** Work to complete **
All the entries need to be quoted exactly, apart from the pictures, which you should drop.

** Supplied information **
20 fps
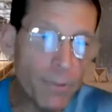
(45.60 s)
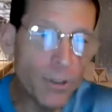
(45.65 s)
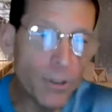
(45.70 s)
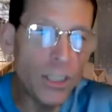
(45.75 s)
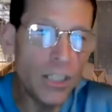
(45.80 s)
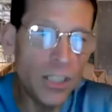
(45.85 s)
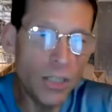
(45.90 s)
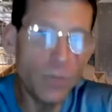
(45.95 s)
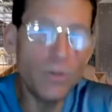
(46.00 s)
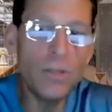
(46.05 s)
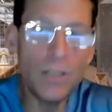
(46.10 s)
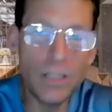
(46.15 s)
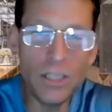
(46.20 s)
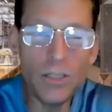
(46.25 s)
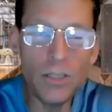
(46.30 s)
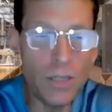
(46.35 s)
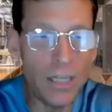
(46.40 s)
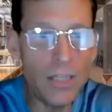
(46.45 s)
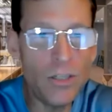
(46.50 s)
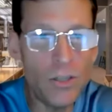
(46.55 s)
people should do it.
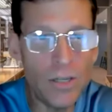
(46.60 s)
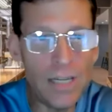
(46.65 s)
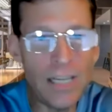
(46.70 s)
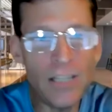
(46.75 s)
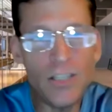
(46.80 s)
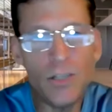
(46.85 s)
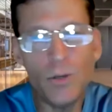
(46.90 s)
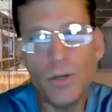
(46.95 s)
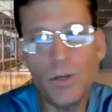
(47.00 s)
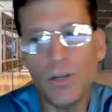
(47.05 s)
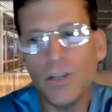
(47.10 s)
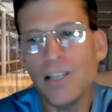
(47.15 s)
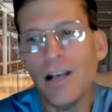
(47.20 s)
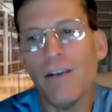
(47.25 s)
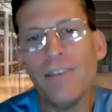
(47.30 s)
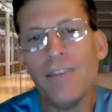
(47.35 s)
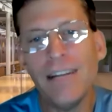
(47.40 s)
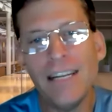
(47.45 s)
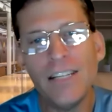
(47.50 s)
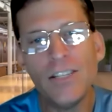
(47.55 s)
You should each do it
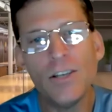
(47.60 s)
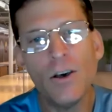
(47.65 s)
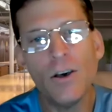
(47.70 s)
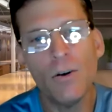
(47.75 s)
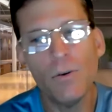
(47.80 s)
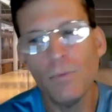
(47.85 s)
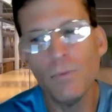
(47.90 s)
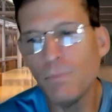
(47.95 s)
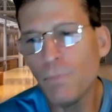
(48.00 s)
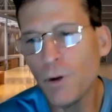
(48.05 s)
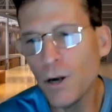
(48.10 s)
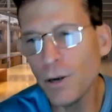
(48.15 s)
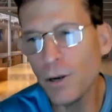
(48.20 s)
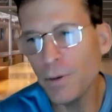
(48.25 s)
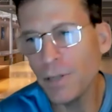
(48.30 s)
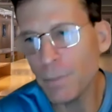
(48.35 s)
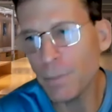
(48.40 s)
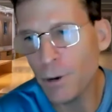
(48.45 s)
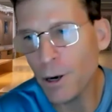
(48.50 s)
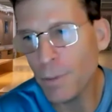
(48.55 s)
yourself. So
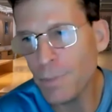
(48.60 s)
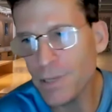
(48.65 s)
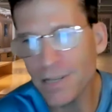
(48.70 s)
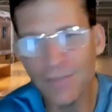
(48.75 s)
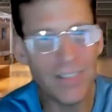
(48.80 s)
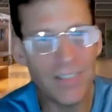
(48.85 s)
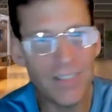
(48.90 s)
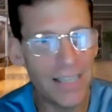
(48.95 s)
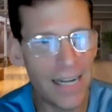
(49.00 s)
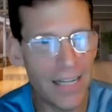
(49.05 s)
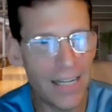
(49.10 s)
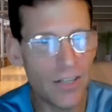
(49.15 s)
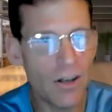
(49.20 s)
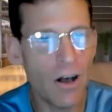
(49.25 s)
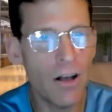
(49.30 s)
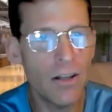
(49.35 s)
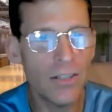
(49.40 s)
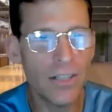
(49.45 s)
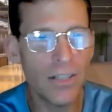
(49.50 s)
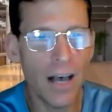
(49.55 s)
per, the purpose of tonight's
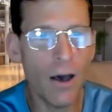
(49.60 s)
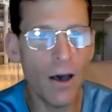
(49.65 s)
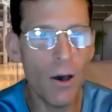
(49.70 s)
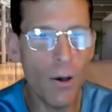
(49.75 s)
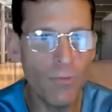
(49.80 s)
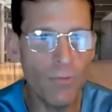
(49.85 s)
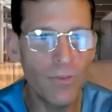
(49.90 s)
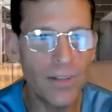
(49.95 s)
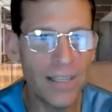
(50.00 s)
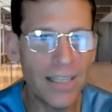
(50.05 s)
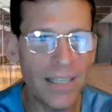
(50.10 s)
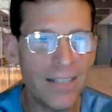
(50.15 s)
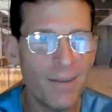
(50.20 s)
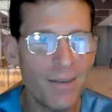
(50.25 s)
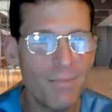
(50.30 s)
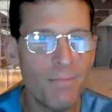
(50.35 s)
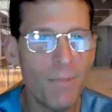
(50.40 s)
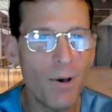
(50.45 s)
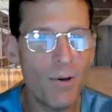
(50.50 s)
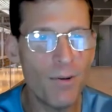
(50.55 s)
call is uh, hopefully
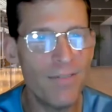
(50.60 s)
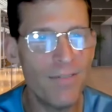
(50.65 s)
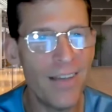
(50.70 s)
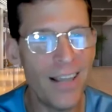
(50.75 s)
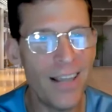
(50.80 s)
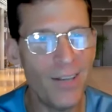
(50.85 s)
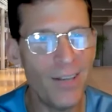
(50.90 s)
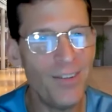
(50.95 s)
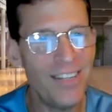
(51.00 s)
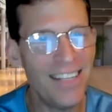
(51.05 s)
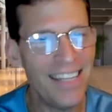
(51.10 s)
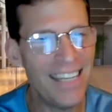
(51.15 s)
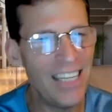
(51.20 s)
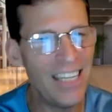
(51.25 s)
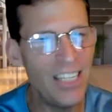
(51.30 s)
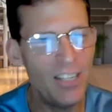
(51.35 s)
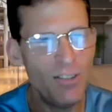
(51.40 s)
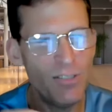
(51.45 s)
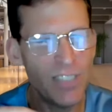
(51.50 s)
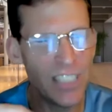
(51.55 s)
to motivate you to
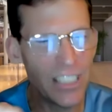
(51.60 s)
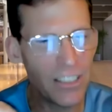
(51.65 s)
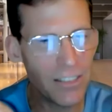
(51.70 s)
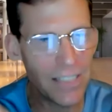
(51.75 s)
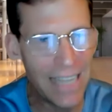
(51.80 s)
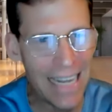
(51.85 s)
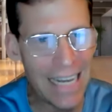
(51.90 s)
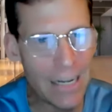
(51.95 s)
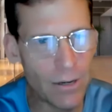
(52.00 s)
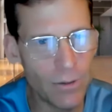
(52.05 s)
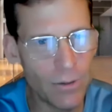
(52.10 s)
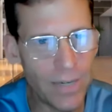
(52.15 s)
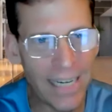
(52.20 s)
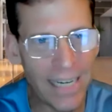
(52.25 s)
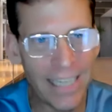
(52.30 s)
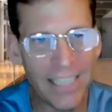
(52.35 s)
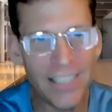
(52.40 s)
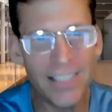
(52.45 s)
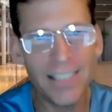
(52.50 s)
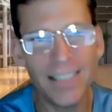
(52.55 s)
get you a little
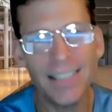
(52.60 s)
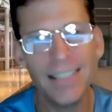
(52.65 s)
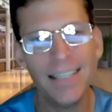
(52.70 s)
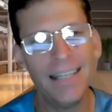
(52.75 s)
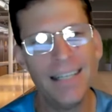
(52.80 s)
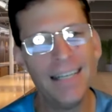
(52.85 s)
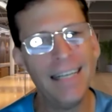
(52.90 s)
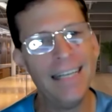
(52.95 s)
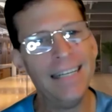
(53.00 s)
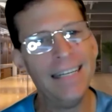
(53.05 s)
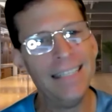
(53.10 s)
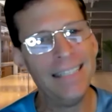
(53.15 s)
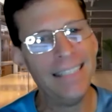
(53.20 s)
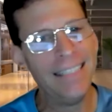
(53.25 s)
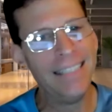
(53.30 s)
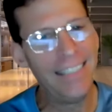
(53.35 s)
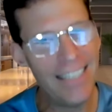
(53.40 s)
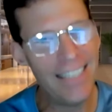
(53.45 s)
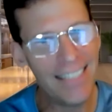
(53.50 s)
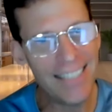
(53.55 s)
outraged.
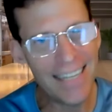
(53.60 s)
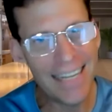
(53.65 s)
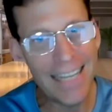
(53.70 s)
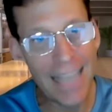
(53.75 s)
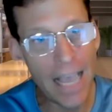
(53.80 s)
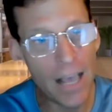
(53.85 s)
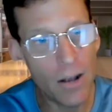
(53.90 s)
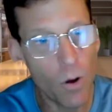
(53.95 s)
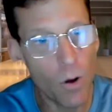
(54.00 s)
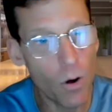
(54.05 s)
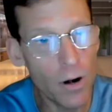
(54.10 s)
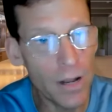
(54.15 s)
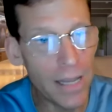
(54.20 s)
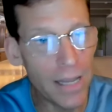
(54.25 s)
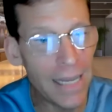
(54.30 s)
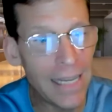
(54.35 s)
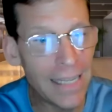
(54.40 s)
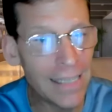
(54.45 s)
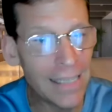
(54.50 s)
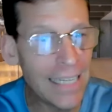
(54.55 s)
Just to, uh, mm-hmm.
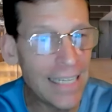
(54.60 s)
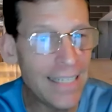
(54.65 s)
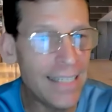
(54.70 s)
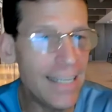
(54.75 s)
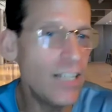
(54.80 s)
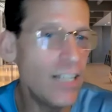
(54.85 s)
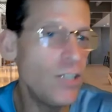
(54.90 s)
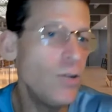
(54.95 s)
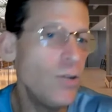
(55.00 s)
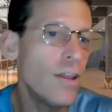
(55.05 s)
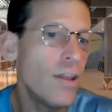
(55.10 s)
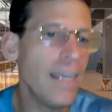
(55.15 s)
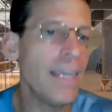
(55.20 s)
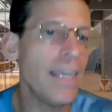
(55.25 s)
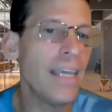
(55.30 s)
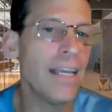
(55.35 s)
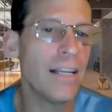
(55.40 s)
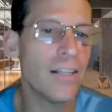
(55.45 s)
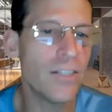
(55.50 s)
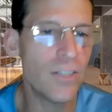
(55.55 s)
or at least get you to
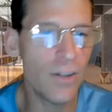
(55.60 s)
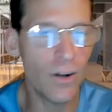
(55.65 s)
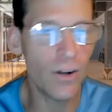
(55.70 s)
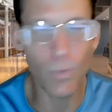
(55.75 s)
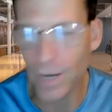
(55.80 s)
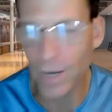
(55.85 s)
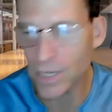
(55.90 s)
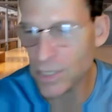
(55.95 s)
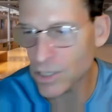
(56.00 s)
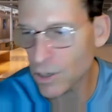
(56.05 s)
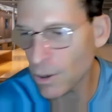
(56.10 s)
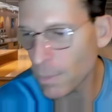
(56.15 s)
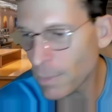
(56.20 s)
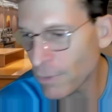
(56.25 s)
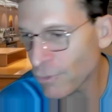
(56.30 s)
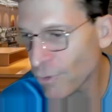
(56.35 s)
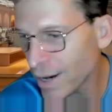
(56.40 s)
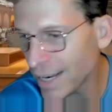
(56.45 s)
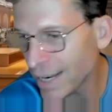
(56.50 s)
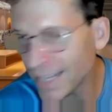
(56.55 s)
thinking a certain way. So
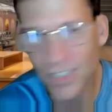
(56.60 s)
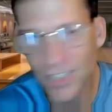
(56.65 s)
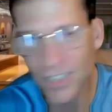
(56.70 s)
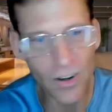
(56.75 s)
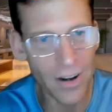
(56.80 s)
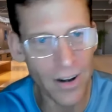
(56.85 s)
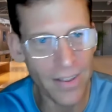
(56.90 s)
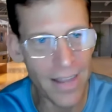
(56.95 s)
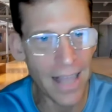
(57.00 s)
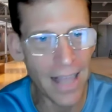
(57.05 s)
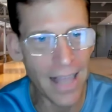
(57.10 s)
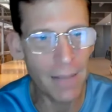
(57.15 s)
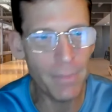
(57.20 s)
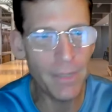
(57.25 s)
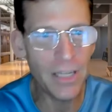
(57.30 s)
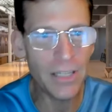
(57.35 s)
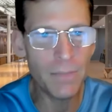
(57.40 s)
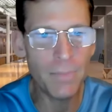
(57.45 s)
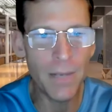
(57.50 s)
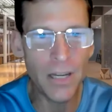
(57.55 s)
before I get started on that, let
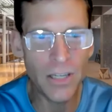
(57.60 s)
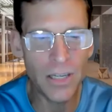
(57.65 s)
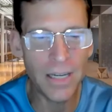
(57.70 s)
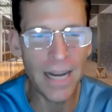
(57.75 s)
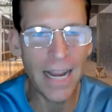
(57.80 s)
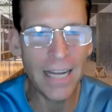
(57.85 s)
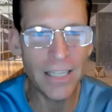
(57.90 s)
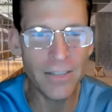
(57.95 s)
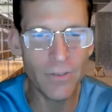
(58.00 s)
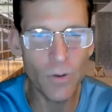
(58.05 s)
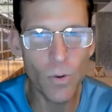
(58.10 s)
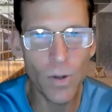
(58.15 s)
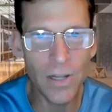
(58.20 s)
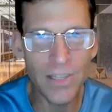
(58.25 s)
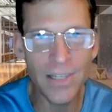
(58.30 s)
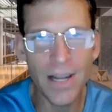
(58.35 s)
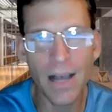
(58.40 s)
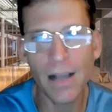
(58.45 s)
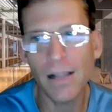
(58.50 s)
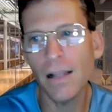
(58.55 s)
me just mention
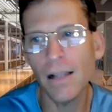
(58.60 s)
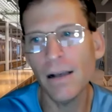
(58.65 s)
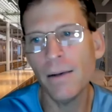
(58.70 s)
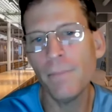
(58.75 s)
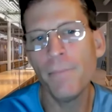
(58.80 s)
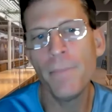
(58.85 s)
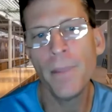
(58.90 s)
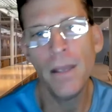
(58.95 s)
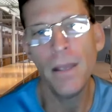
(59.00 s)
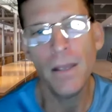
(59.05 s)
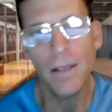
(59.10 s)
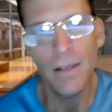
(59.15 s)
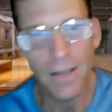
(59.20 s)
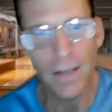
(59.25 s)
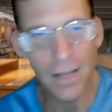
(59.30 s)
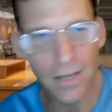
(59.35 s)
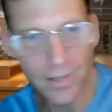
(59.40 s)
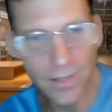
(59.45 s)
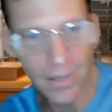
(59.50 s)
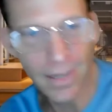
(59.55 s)
aceofcoins.club
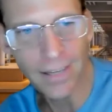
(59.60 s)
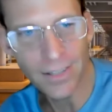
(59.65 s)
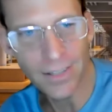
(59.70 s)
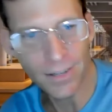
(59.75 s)
is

** Completed exercise **
20 fps
(45.60 s)
(45.65 s)
(45.70 s)
(45.75 s)
(45.80 s)
(45.85 s)
(45.90 s)
(45.95 s)
(46.00 s)
(46.05 s)
(46.10 s)
(46.15 s)
(46.20 s)
(46.25 s)
(46.30 s)
(46.35 s)
(46.40 s)
(46.45 s)
(46.50 s)
(46.55 s)
people should do it.
(46.60 s)
(46.65 s)
(46.70 s)
(46.75 s)
(46.80 s)
(46.85 s)
(46.90 s)
(46.95 s)
(47.00 s)
(47.05 s)
(47.10 s)
(47.15 s)
(47.20 s)
(47.25 s)
(47.30 s)
(47.35 s)
(47.40 s)
(47.45 s)
(47.50 s)
(47.55 s)
You should each do it
(47.60 s)
(47.65 s)
(47.70 s)
(47.75 s)
(47.80 s)
(47.85 s)
(47.90 s)
(47.95 s)
(48.00 s)
(48.05 s)
(48.10 s)
(48.15 s)
(48.20 s)
(48.25 s)
(48.30 s)
(48.35 s)
(48.40 s)
(48.45 s)
(48.50 s)
(48.55 s)
yourself. So
(48.60 s)
(48.65 s)
(48.70 s)
(48.75 s)
(48.80 s)
(48.85 s)
(48.90 s)
(48.95 s)
(49.00 s)
(49.05 s)
(49.10 s)
(49.15 s)
(49.20 s)
(49.25 s)
(49.30 s)
(49.35 s)
(49.40 s)
(49.45 s)
(49.50 s)
(49.55 s)
per, the purpose of tonight's
(49.60 s)
(49.65 s)
(49.70 s)
(49.75 s)
(49.80 s)
(49.85 s)
(49.90 s)
(49.95 s)
(50.00 s)
(50.05 s)
(50.10 s)
(50.15 s)
(50.20 s)
(50.25 s)
(50.30 s)
(50.35 s)
(50.40 s)
(50.45 s)
(50.50 s)
(50.55 s)
call is uh, hopefully
(50.60 s)
(50.65 s)
(50.70 s)
(50.75 s)
(50.80 s)
(50.85 s)
(50.90 s)
(50.95 s)
(51.00 s)
(51.05 s)
(51.10 s)
(51.15 s)
(51.20 s)
(51.25 s)
(51.30 s)
(51.35 s)
(51.40 s)
(51.45 s)
(51.50 s)
(51.55 s)
to motivate you to
(51.60 s)
(51.65 s)
(51.70 s)
(51.75 s)
(51.80 s)
(51.85 s)
(51.90 s)
(51.95 s)
(52.00 s)
(52.05 s)
(52.10 s)
(52.15 s)
(52.20 s)
(52.25 s)
(52.30 s)
(52.35 s)
(52.40 s)
(52.45 s)
(52.50 s)
(52.55 s)
get you a little
(52.60 s)
(52.65 s)
(52.70 s)
(52.75 s)
(52.80 s)
(52.85 s)
(52.90 s)
(52.95 s)
(53.00 s)
(53.05 s)
(53.10 s)
(53.15 s)
(53.20 s)
(53.25 s)
(53.30 s)
(53.35 s)
(53.40 s)
(53.45 s)
(53.50 s)
(53.55 s)
outraged.
(53.60 s)
(53.65 s)
(53.70 s)
(53.75 s)
(53.80 s)
(53.85 s)
(53.90 s)
(53.95 s)
(54.00 s)
(54.05 s)
(54.10 s)
(54.15 s)
(54.20 s)
(54.25 s)
(54.30 s)
(54.35 s)
(54.40 s)
(54.45 s)
(54.50 s)
(54.55 s)
Just to, uh, mm-hmm.
(54.60 s)
(54.65 s)
(54.70 s)
(54.75 s)
(54.80 s)
(54.85 s)
(54.90 s)
(54.95 s)
(55.00 s)
(55.05 s)
(55.10 s)
(55.15 s)
(55.20 s)
(55.25 s)
(55.30 s)
(55.35 s)
(55.40 s)
(55.45 s)
(55.50 s)
(55.55 s)
or at least get you to
(55.60 s)
(55.65 s)
(55.70 s)
(55.75 s)
(55.80 s)
(55.85 s)
(55.90 s)
(55.95 s)
(56.00 s)
(56.05 s)
(56.10 s)
(56.15 s)
(56.20 s)
(56.25 s)
(56.30 s)
(56.35 s)
(56.40 s)
(56.45 s)
(56.50 s)
(56.55 s)
thinking a certain way. So
(56.60 s)
(56.65 s)
(56.70 s)
(56.75 s)
(56.80 s)
(56.85 s)
(56.90 s)
(56.95 s)
(57.00 s)
(57.05 s)
(57.10 s)
(57.15 s)
(57.20 s)
(57.25 s)
(57.30 s)
(57.35 s)
(57.40 s)
(57.45 s)
(57.50 s)
(57.55 s)
before I get started on that, let
(57.60 s)
(57.65 s)
(57.70 s)
(57.75 s)
(57.80 s)
(57.85 s)
(57.90 s)
(57.95 s)
(58.00 s)
(58.05 s)
(58.10 s)
(58.15 s)
(58.20 s)
(58.25 s)
(58.30 s)
(58.35 s)
(58.40 s)
(58.45 s)
(58.50 s)
(58.55 s)
me just mention
(58.60 s)
(58.65 s)
(58.70 s)
(58.75 s)
(58.80 s)
(58.85 s)
(58.90 s)
(58.95 s)
(59.00 s)
(59.05 s)
(59.10 s)
(59.15 s)
(59.20 s)
(59.25 s)
(59.30 s)
(59.35 s)
(59.40 s)
(59.45 s)
(59.50 s)
(59.55 s)
aceofcoins.club
(59.60 s)
(59.65 s)
(59.70 s)
(59.75 s)
is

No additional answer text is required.